Mellor later attempted to join the American forces at Tampa, Florida, using the identity of a Montreal barman whose silence had been secured by a woman acting on Mellor's behalf. His application was rejected, but he continued sending information to Carranza. The breakthrough came when Secret Service agents, assisted by Canadian officials, managed to break and enter into Carranza's residence on Tupper Street on May 27 while he was at breakfast. Inside, they found a letter referring directly to Mellor's arrest on May 24, evidence that confirmed his involvement. Mellor was detained shortly thereafter but was neither tried nor released.
On August 12, 1898, ten days after the peace protocol that ended the war, he died of typhoid fever while imprisoned at Fort McPherson.

The Carranza Letter

Only a few days after the arrest of Frank Mellor, newspapers reported that Carranza and Dubosc of the "Montreal Spy Bureau at 42 Tupper Street" became alarmed following the theft. Carranza offered a bounty of $1,000 for the letter's return, describing it as highly important. His counsel, H. C. St. Pierre, who had served in the American Civil War, acknowledged that the missing correspondence contained sensitive material and that its disclosure could endanger individuals mentioned within. Despite assurances of police protection, Carranza expressed outrage at the handling of the incident and the loss of the document.
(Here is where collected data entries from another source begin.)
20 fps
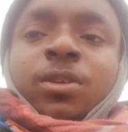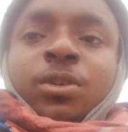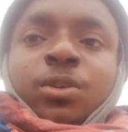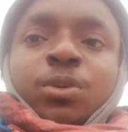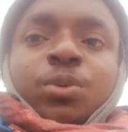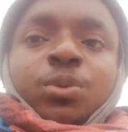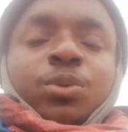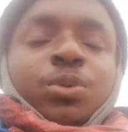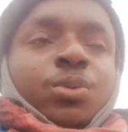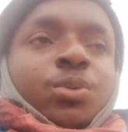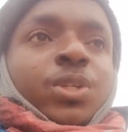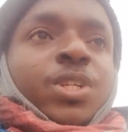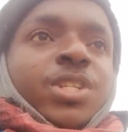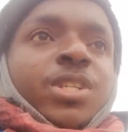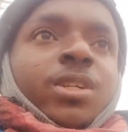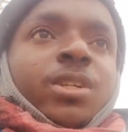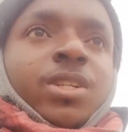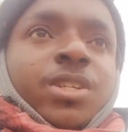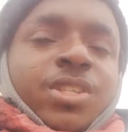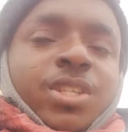
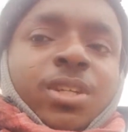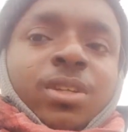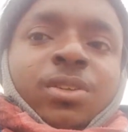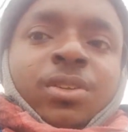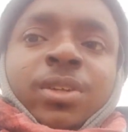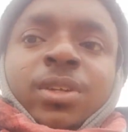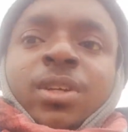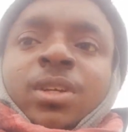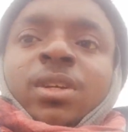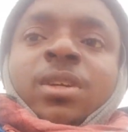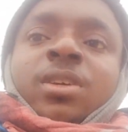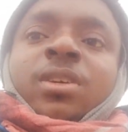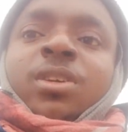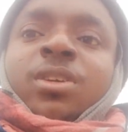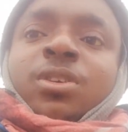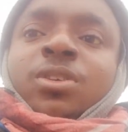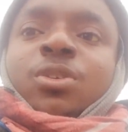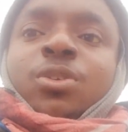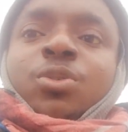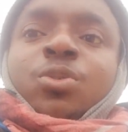Listen.
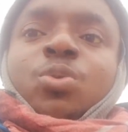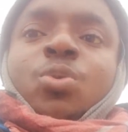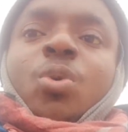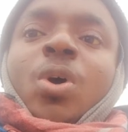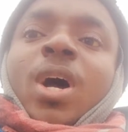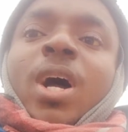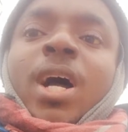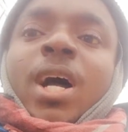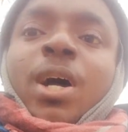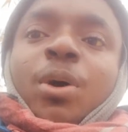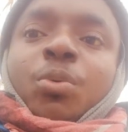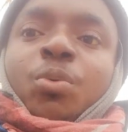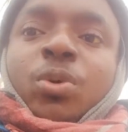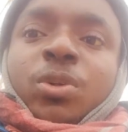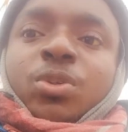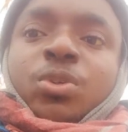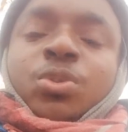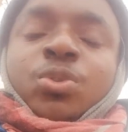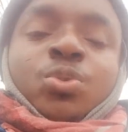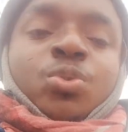You are
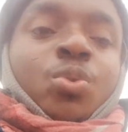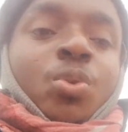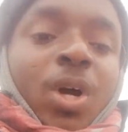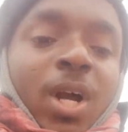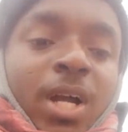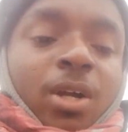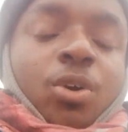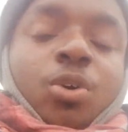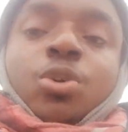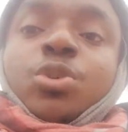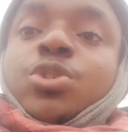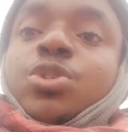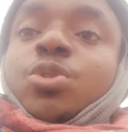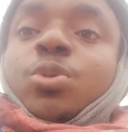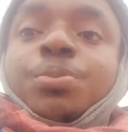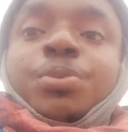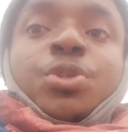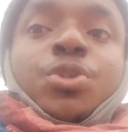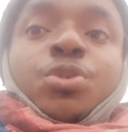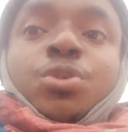what you are caused
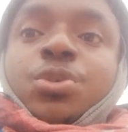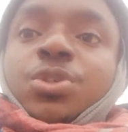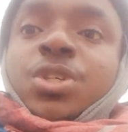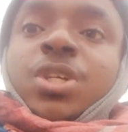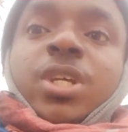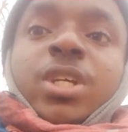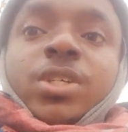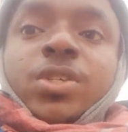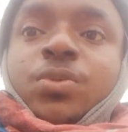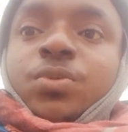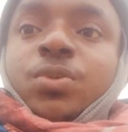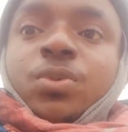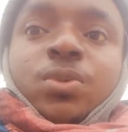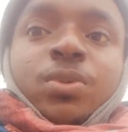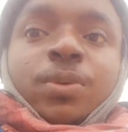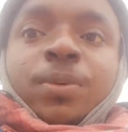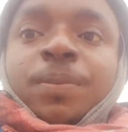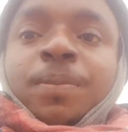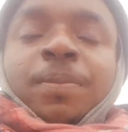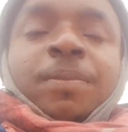to be successful.
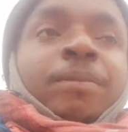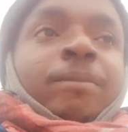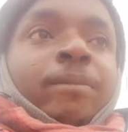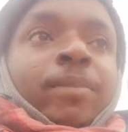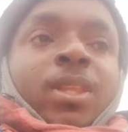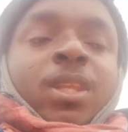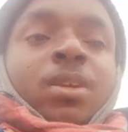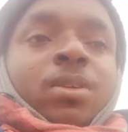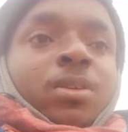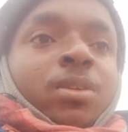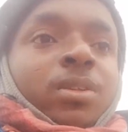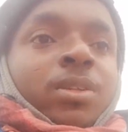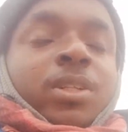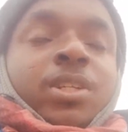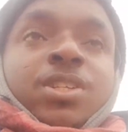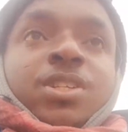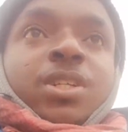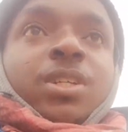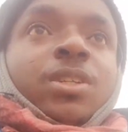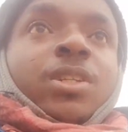
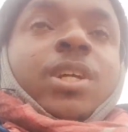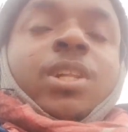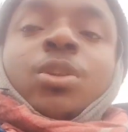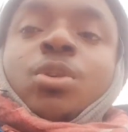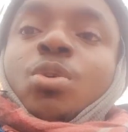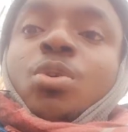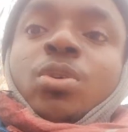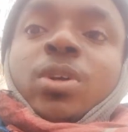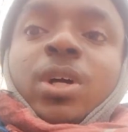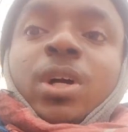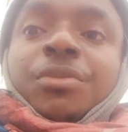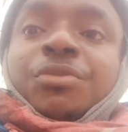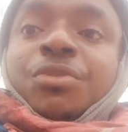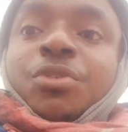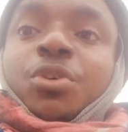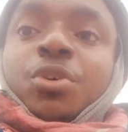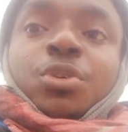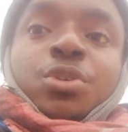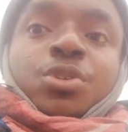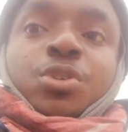Listen, the Lord
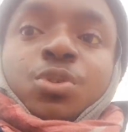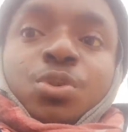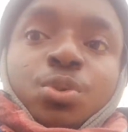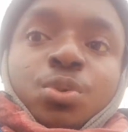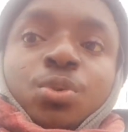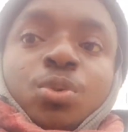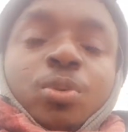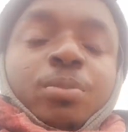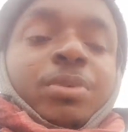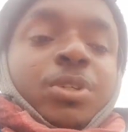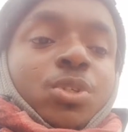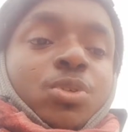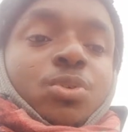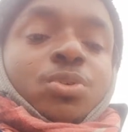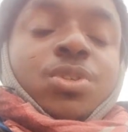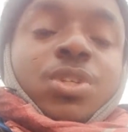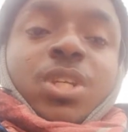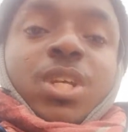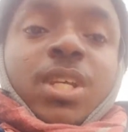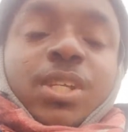have caused you to be
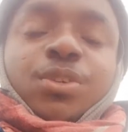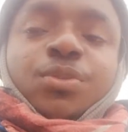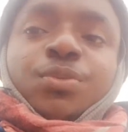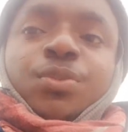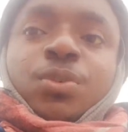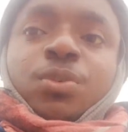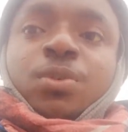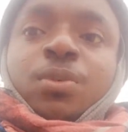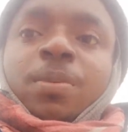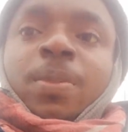successful.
The document, which came to be known as the "Carranza letter," reportedly contained the names of Spanish agents operating in the United States. The letter, addressed from Carranza to Captain Gómez Imaz of the Spanish Ministry of the Navy, was said to describe the intelligence work in Montreal, list American naval movements, and suggest that Spanish forces could launch attacks on Boston, Portland, and Long Island. Local police began a search for the missing letter, but it was believed to have already crossed into American hands.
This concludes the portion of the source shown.